WORK REQUIRED ::
Return the records that follow unaltered. Omit every picture.

Items listed in a dataset ::
........

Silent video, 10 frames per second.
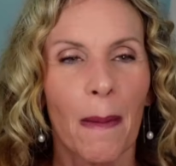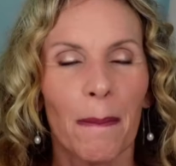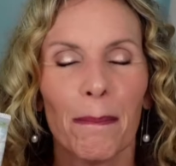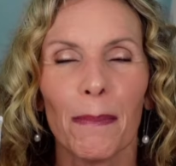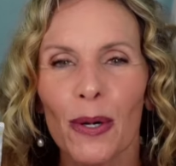
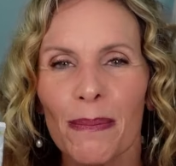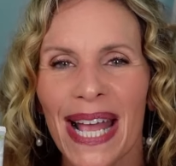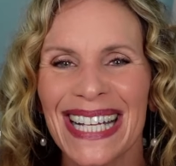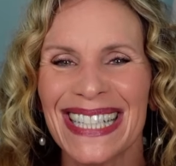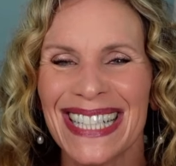
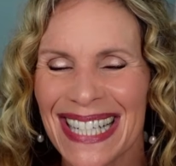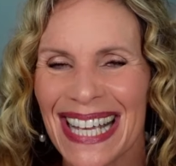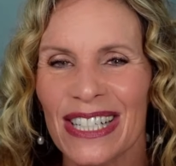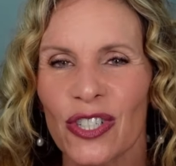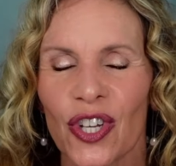mermaid
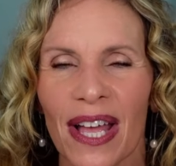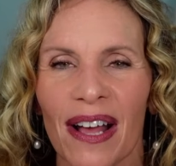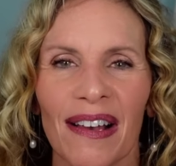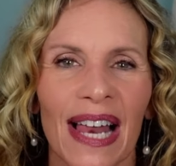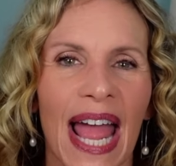skin gel,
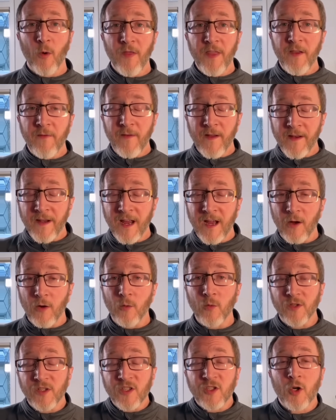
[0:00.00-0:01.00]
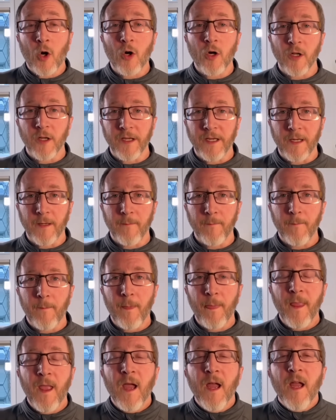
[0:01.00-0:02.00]
they found out was startling.
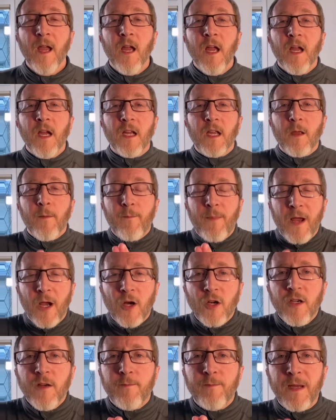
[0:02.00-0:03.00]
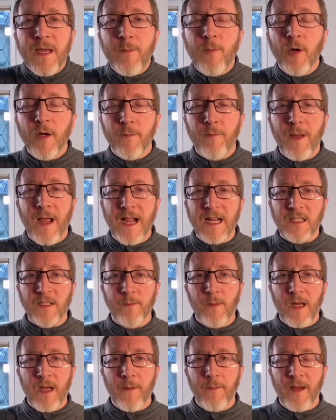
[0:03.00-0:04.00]
Compared to people impacted
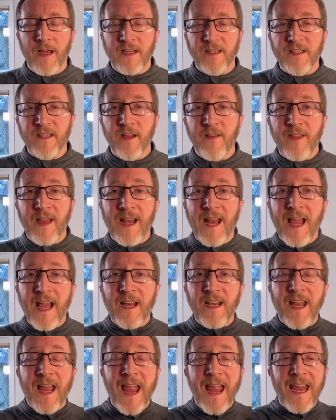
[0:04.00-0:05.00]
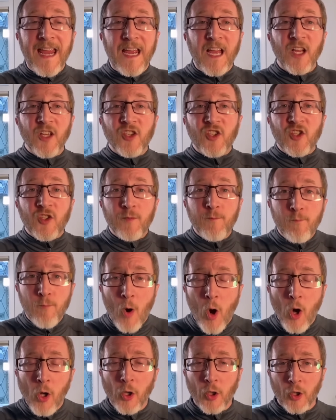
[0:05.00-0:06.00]
by MS that had a
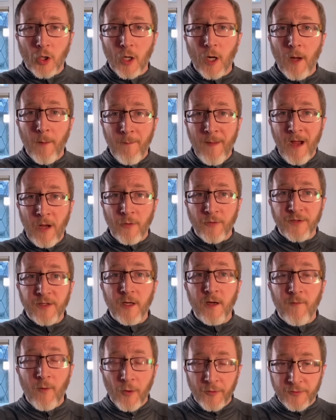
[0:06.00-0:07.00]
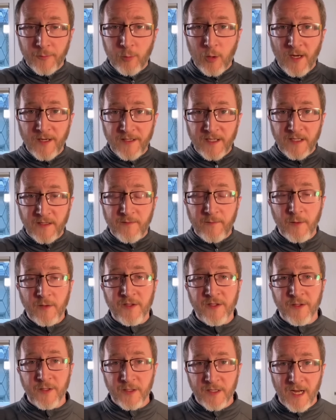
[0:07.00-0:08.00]
smaller amount of ultra-processed foods in
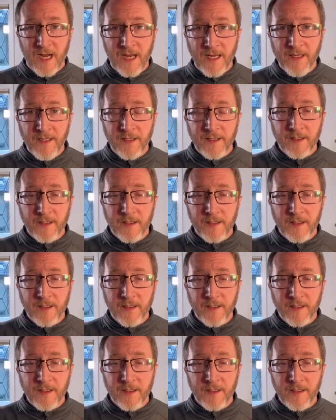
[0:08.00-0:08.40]
their diet,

........

ANSWER TO THE PROBLEM ::
Silent video, 10 frames per second.
mermaid
skin gel,
[0:00.00-0:01.00]
[0:01.00-0:02.00]
they found out was startling.
[0:02.00-0:03.00]
[0:03.00-0:04.00]
Compared to people impacted
[0:04.00-0:05.00]
[0:05.00-0:06.00]
by MS that had a
[0:06.00-0:07.00]
[0:07.00-0:08.00]
smaller amount of ultra-processed foods in
[0:08.00-0:08.40]
their diet,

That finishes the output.